Seasonality in NZ voting preference?

At a glance:

I update the nzelect R package with the latest New Zealand polling data, and use a generalized additive model to look for a seasonal impact on support for the current government.

20 Feb 2019


There was a flurry of activity in the last couple of days on Twitter and the blogosphere, most notably Thomas Lumley’s excellent Stats Chat, relating to whether there is a pro-government bias in surveys of New Zealand voting intention in the summer. As the analysis I’ve seen used my nzelect R package, this motivated me to update it for recent polls.

The nzelect update

nzelect hasn’t been updated on CRAN for some time, because about a year ago I made some major changes to the data model for the historical election results by voting place and I haven’t been able to complete testing and stabilisation of the result. I do hope to do this some time in the next few months. In the meantime, the version on GitHub has the current polling data, and I intend to keep it current. Political polls are very thin on the ground these days for New Zealand, so that’s not too big an ask! I’ve now spent a bit of time tidying it up and adding the three most recent polls, which I’d previously neglected.

Let’s start with the basics. One of the reasons I first put the package together several years ago was to help facilitate analysis of the relatively long run in political opinion. I wanted to lift up analysis from over-interpretation of the last few noisy data points. Here’s the expressed voting intention of New Zealanders for the four currently largest parties in Parliament over time:

It’s striking, but unsurprising, how the Greens and New Zealand First support has collapsed since coming into government with Labour (or just before, in the case of the Greens and their disappointing 2017 election campaign). The junior party in a coalition often suffers, as attention and kudos goes to the leaders of the large party (in this case, Prime Minister Jacinda Ardern) and the smaller parties’ own base deals with the realities and compromises of being in government.

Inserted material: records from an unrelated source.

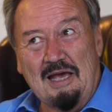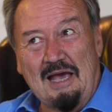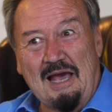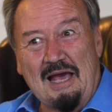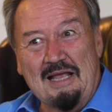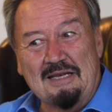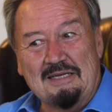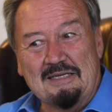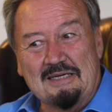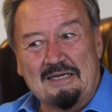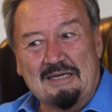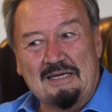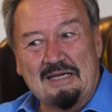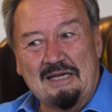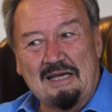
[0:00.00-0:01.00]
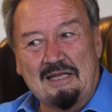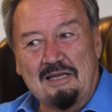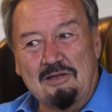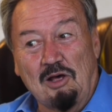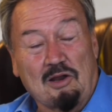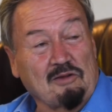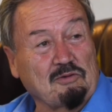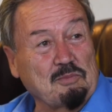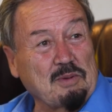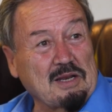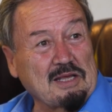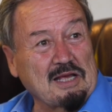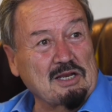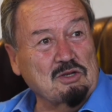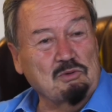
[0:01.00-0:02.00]
And uh, not everybody
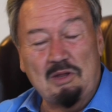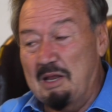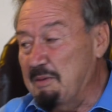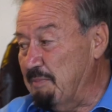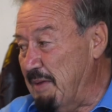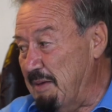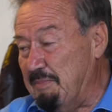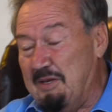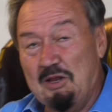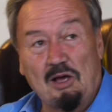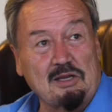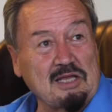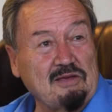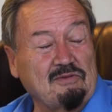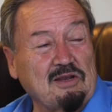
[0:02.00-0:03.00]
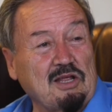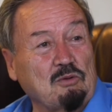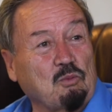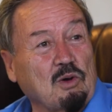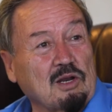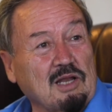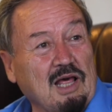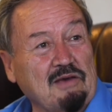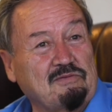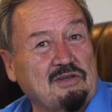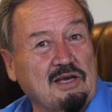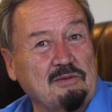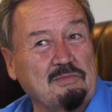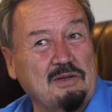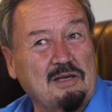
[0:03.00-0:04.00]
can do it, and maybe not even in one
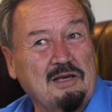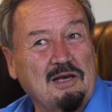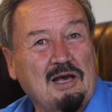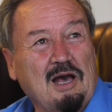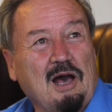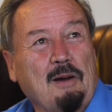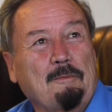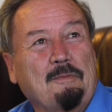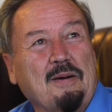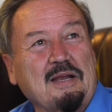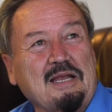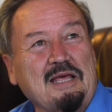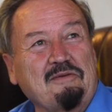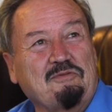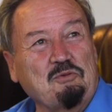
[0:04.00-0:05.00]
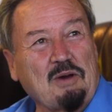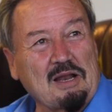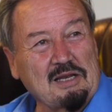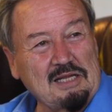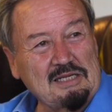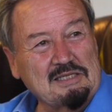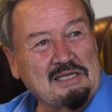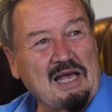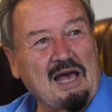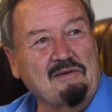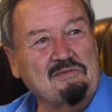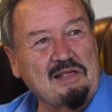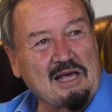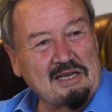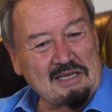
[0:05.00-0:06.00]
lifetime. But if you at least
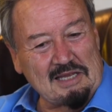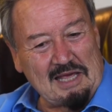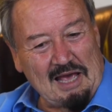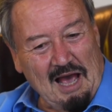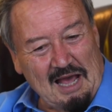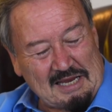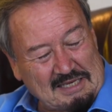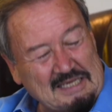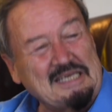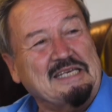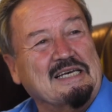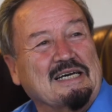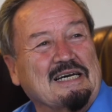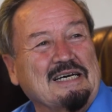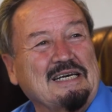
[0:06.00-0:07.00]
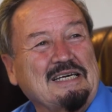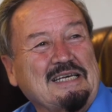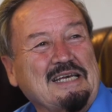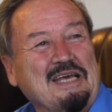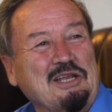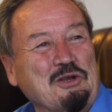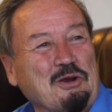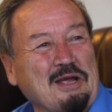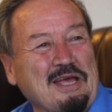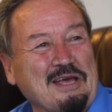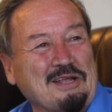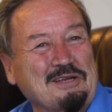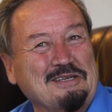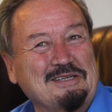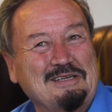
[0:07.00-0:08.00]
have that idea in your
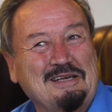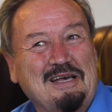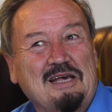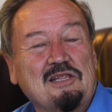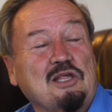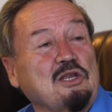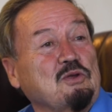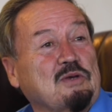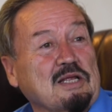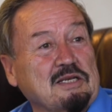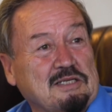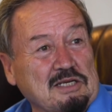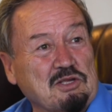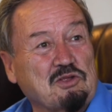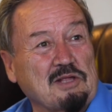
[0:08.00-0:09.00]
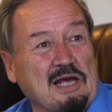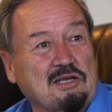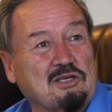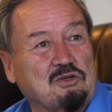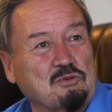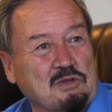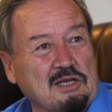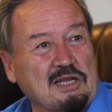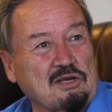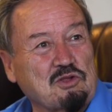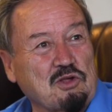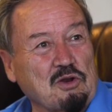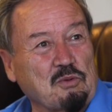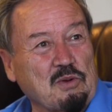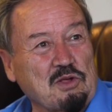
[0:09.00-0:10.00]
head, then you can teach that to the next
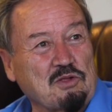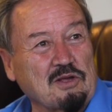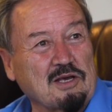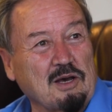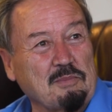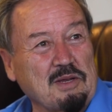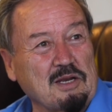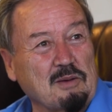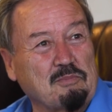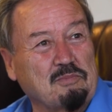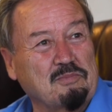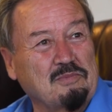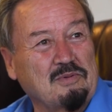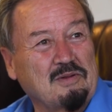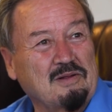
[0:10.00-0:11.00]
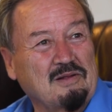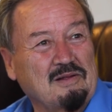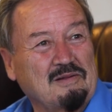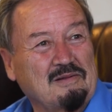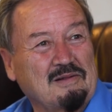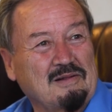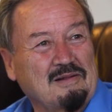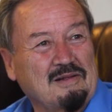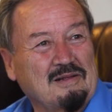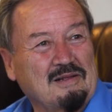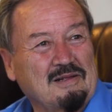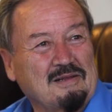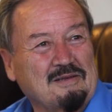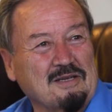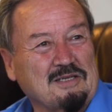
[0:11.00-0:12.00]
generation coming up
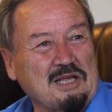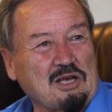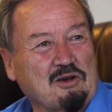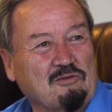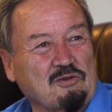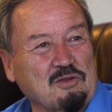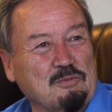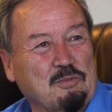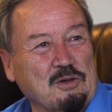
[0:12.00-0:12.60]
to take over the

The other interesting (and disappointing, for statisticians and political scientists) observation from this chart is how obviously the number of polls has decreased. Topic for another day (or more likely, someone else to write about).

Here’s the R code for that chart:

# install latest version of nzelect:
devtools::install_github("ellisp/nzelect/pkg1")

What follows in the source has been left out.